__About this exercise__: Scan the listing and work out how many lines contain the word "from". Nothing but the number should be given.

__Material shown__:
--- START ---
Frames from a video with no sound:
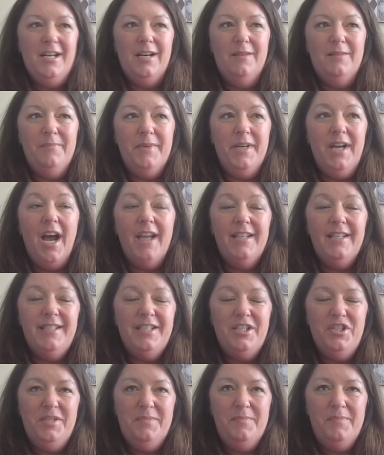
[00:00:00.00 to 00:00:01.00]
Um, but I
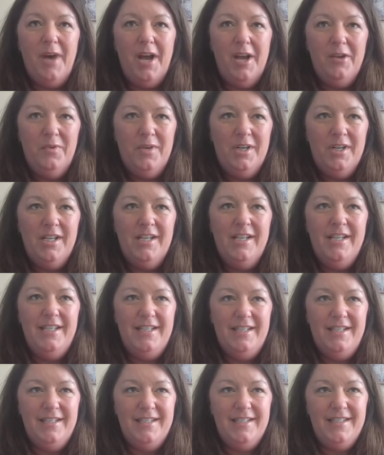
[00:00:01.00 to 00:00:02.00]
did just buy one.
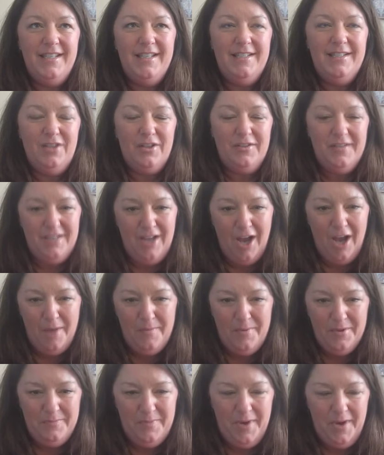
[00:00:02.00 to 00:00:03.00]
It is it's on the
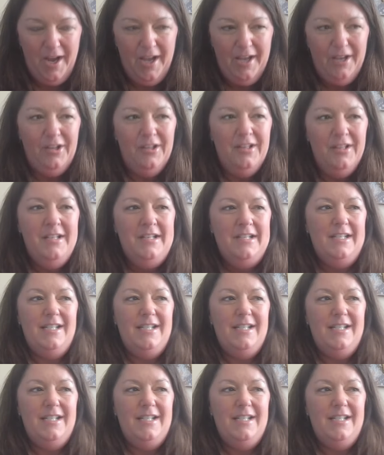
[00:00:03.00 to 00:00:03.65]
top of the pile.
--- END ---
--- START ---
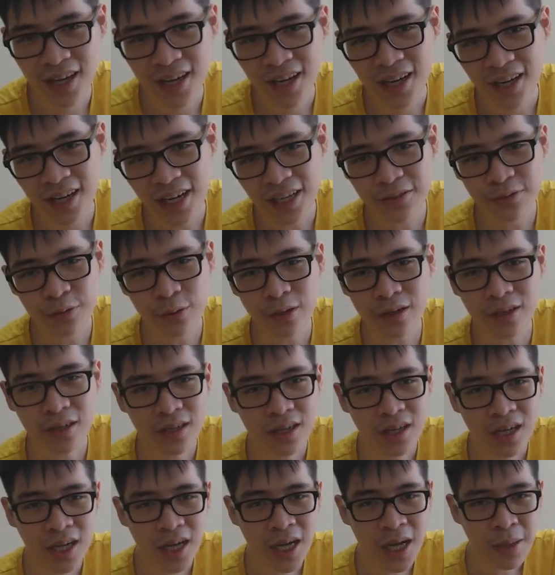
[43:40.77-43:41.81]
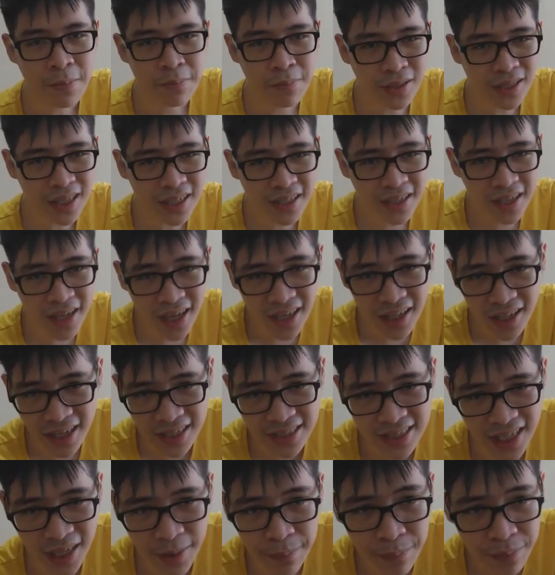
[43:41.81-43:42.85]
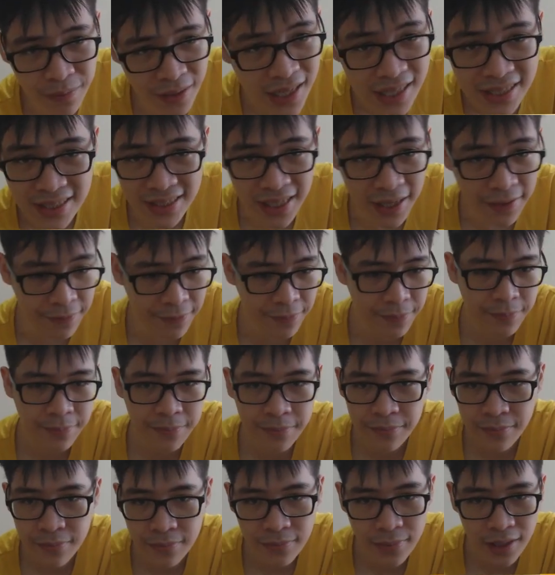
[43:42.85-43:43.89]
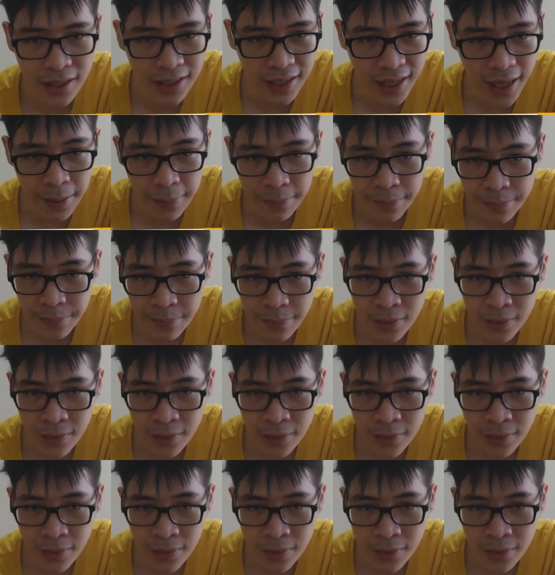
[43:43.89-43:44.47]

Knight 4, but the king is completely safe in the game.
--- END ---
--- START ---
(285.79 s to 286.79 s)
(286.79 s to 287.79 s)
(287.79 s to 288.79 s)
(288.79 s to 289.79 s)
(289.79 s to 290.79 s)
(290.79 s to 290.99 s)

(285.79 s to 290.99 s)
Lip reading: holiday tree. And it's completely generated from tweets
--- END ---
__Exercise response__: 2